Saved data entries
= Beginning of Section =
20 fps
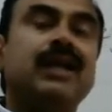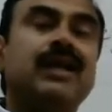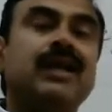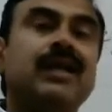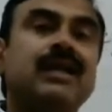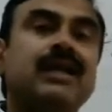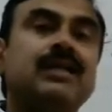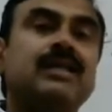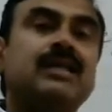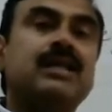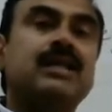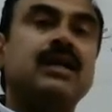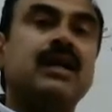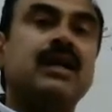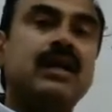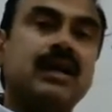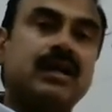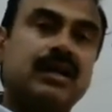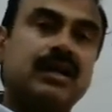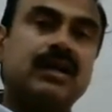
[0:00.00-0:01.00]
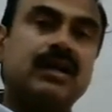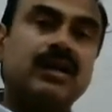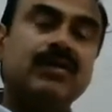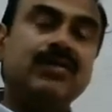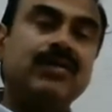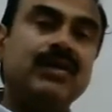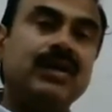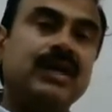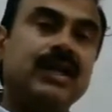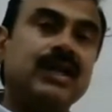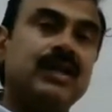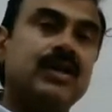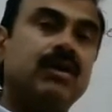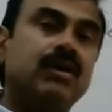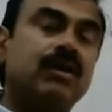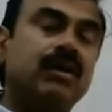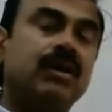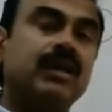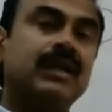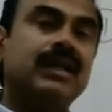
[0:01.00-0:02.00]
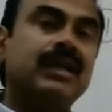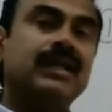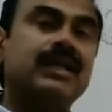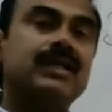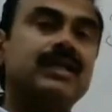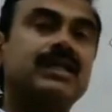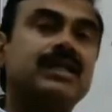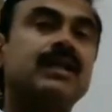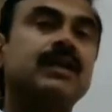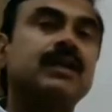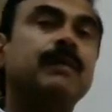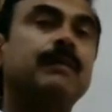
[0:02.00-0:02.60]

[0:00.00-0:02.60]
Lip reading: is collectively called as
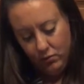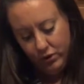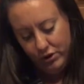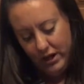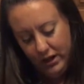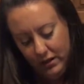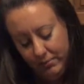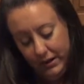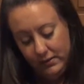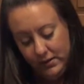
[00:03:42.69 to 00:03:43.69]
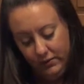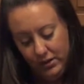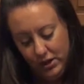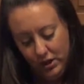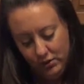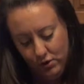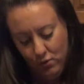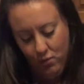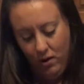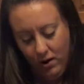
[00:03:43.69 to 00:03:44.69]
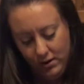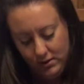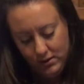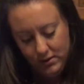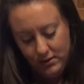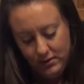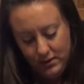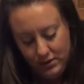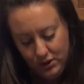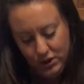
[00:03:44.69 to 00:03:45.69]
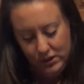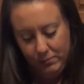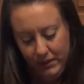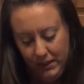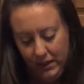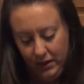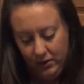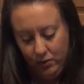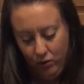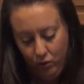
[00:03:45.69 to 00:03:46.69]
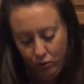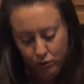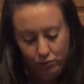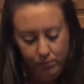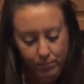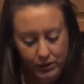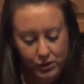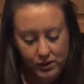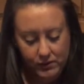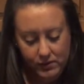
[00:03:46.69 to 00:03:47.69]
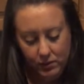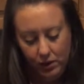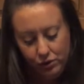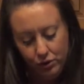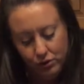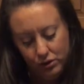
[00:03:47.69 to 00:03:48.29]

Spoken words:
when you're taking a bite of ceviche, you don't want to just be eating whole bunches of cilantro.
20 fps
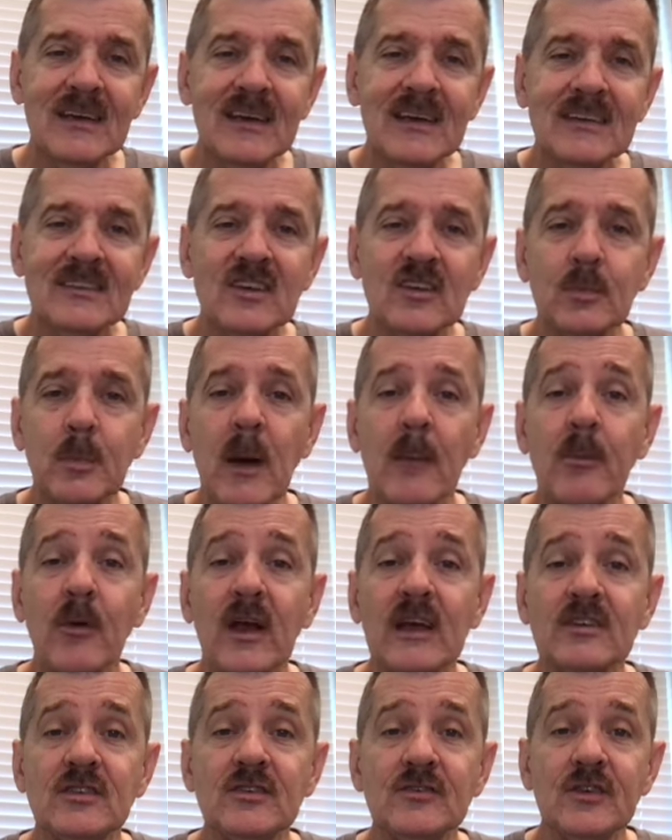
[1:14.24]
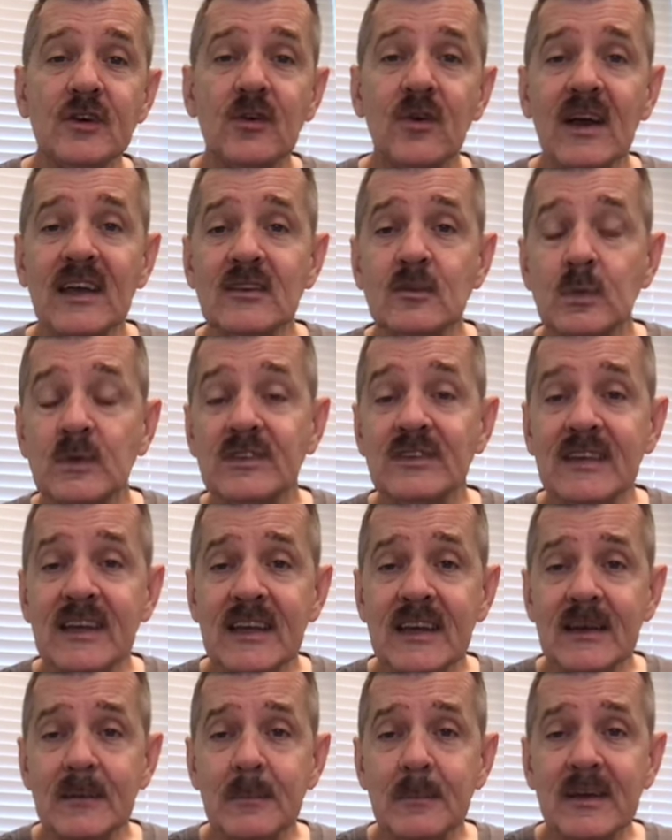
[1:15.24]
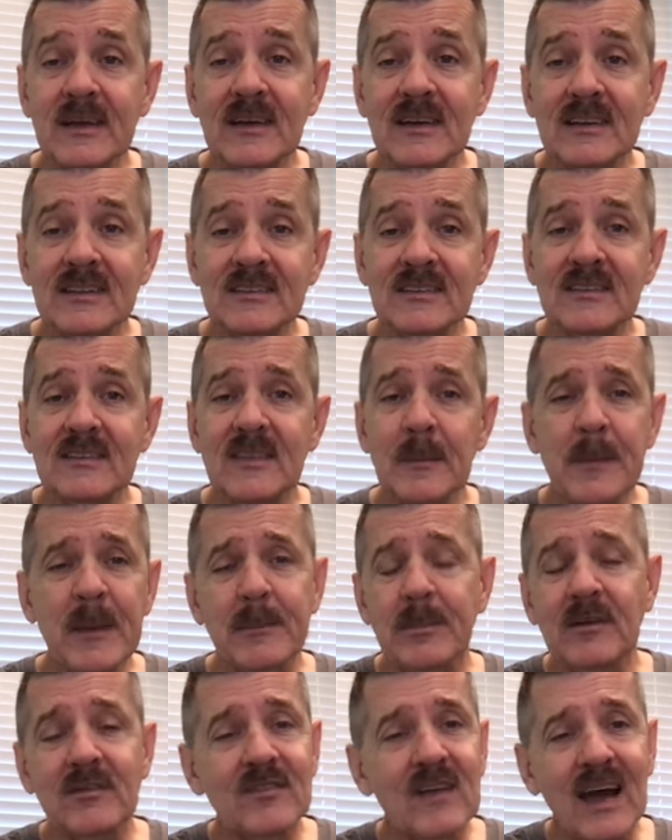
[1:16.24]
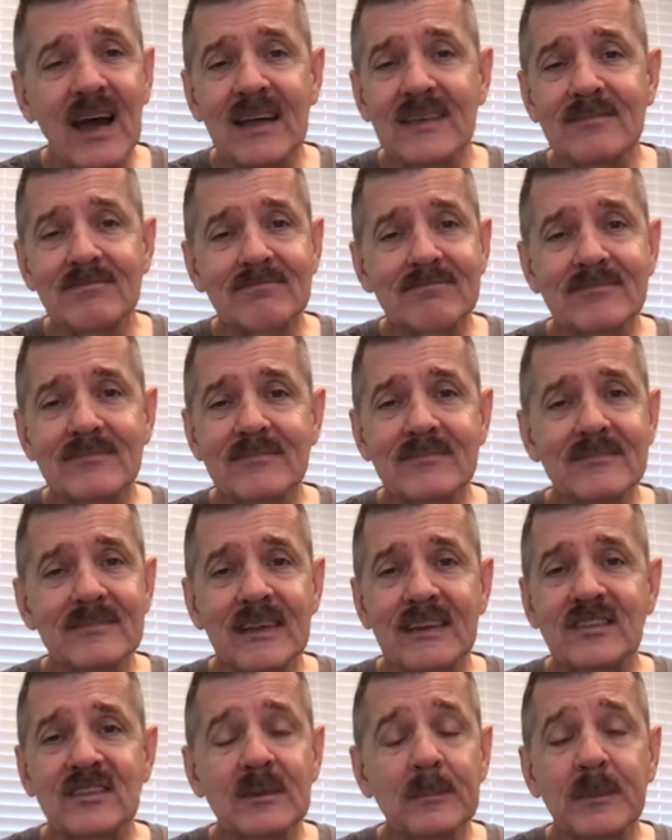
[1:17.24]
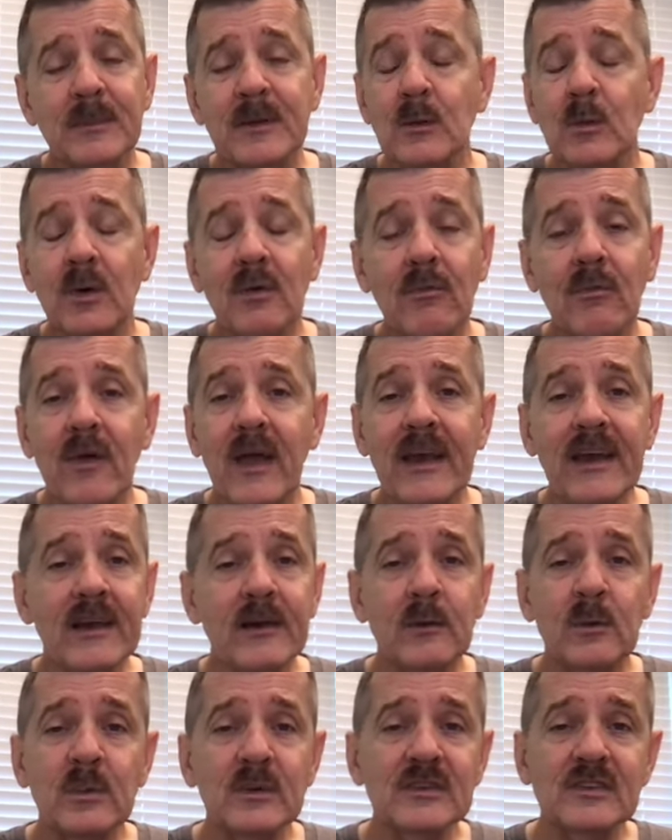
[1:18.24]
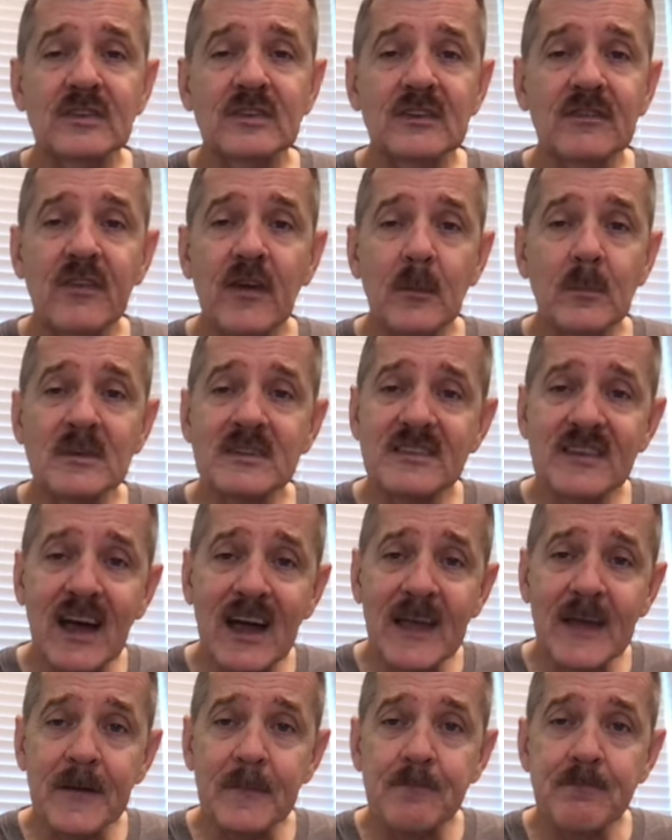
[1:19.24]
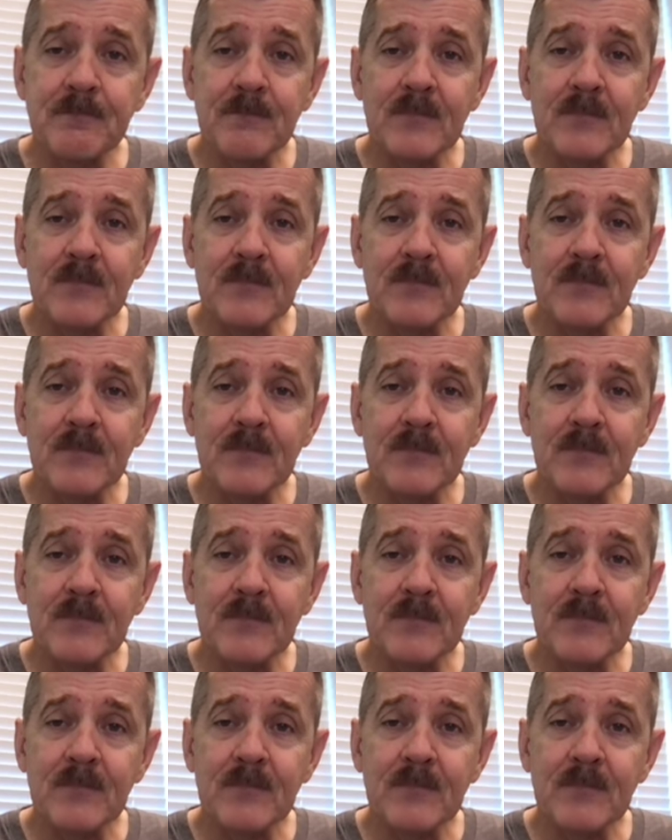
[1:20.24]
Such preparation for Christ was needed because the people of God, they simply weren't ready to receive their Messiah.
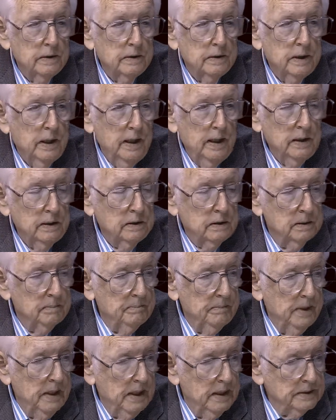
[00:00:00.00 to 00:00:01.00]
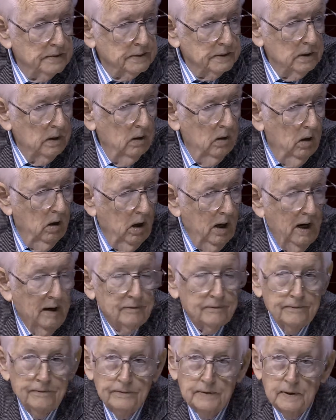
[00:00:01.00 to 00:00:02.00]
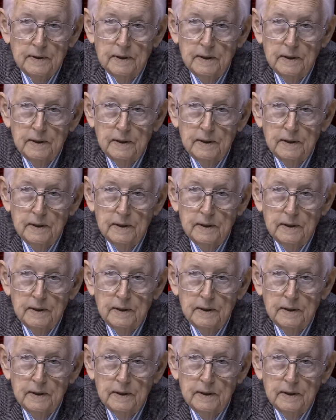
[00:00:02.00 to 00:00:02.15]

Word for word: take the mask off.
= End of Section =
*Exercise*. From the line with "[00:03:45.69 to 00:03:46.69]" to the final line of the records, inclusive, set down the lines exactly and add nothing; leave every picture out.

*Solved exercise*.
[00:03:45.69 to 00:03:46.69]
[00:03:46.69 to 00:03:47.69]
[00:03:47.69 to 00:03:48.29]

Spoken words:
when you're taking a bite of ceviche, you don't want to just be eating whole bunches of cilantro.
20 fps
[1:14.24]
[1:15.24]
[1:16.24]
[1:17.24]
[1:18.24]
[1:19.24]
[1:20.24]
Such preparation for Christ was needed because the people of God, they simply weren't ready to receive their Messiah.
[00:00:00.00 to 00:00:01.00]
[00:00:01.00 to 00:00:02.00]
[00:00:02.00 to 00:00:02.15]

Word for word: take the mask off.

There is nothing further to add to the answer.